Allocation concealment (selection bias) Low risk Sealed opaque envelopes stored at a central location, allocation by telephone.
Blinding of participants and personnel (performance bias) 
 All outcomes Unclear risk Participants and evaluators were reported as blinded to treatment; however as intravenous analgesics and sedation were offered 'as needed', and local anaesthetic was not allowed, it was unclear if participants could guess their assignment.
Blinding of outcome assessment (detection bias) 
 Self‐reported outcomes Unclear risk Unclear if participants may have guessed their treatment group, thus reporting of pain, function and treatment success could have been subject to bias.
Blinding of outcome assessment (detection bias) 
 Assessor‐reported outcomes Low risk Radiologists who assessed calcification were blinded to treatment allocation.

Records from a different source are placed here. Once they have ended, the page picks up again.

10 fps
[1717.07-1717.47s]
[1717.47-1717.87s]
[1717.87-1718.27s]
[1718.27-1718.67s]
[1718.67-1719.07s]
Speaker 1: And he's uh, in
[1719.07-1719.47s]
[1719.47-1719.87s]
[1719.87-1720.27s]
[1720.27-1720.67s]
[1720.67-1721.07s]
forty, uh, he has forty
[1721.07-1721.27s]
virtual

Incomplete outcome data (attrition bias) 
 All outcomes High risk 33/144; 13/48 (27%) in high‐dose ESWT group (7 refused follow‐up visit, 6 withdrawn), 4/48 (8.3%) in low‐dose ESWT group (no reasons given) and 16/48 (33%) in sham group (5 refused follow‐up visits, 11 withdrawn).
Selective reporting (reporting bias) Low risk No published study protocol, but results were reported for all outcomes as mentioned in the methods, and included major outcomes. Low risk of reporting bias.
Other bias Low risk No other biases apparent in the study.